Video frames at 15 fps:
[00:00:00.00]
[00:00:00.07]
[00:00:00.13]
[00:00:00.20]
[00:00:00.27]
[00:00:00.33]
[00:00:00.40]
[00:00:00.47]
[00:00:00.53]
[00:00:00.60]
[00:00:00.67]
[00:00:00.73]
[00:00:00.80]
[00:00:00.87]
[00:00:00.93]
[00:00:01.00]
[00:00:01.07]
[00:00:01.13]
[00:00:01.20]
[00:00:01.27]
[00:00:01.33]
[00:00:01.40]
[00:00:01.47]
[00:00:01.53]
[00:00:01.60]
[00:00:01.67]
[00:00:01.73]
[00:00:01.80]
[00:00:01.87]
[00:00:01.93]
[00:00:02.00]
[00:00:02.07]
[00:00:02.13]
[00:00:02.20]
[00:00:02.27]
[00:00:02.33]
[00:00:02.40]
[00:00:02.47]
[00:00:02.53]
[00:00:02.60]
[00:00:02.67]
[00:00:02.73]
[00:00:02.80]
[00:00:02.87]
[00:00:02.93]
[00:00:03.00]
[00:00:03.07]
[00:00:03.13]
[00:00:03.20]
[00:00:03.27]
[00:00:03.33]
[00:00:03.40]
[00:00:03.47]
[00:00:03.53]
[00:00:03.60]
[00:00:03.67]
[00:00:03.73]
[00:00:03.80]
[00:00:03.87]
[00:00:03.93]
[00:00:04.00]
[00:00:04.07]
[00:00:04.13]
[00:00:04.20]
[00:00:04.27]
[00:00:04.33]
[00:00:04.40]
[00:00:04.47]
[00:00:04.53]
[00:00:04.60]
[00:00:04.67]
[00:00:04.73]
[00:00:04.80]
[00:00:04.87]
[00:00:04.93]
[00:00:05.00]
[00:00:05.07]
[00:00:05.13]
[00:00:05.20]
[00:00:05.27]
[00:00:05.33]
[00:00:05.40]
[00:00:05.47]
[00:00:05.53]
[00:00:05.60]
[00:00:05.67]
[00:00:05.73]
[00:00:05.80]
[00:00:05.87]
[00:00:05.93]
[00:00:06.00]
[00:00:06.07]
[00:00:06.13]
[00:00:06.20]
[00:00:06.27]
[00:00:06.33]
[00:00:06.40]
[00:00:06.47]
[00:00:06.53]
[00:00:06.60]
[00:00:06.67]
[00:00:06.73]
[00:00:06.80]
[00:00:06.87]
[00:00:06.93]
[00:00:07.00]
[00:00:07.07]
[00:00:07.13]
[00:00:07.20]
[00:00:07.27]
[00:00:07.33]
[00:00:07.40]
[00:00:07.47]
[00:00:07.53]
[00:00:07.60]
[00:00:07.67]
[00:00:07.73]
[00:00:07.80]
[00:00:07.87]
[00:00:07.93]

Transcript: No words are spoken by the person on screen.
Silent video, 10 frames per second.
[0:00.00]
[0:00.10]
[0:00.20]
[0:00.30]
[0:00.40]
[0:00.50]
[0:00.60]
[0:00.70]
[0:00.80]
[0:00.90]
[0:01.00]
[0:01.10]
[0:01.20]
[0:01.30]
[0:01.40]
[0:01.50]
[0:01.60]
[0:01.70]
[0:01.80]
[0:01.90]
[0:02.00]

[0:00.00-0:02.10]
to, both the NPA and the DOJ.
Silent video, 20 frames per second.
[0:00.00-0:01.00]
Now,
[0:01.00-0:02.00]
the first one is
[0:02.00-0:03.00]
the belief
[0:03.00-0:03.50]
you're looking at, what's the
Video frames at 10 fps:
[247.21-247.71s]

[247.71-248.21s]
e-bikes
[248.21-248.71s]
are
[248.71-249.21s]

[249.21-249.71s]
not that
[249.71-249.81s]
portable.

..............................

[WHAT YOU SHOULD DO]: Tally up the lines in the records that contain the word "frames" and give only the total.

[TASK OUTPUT]: 4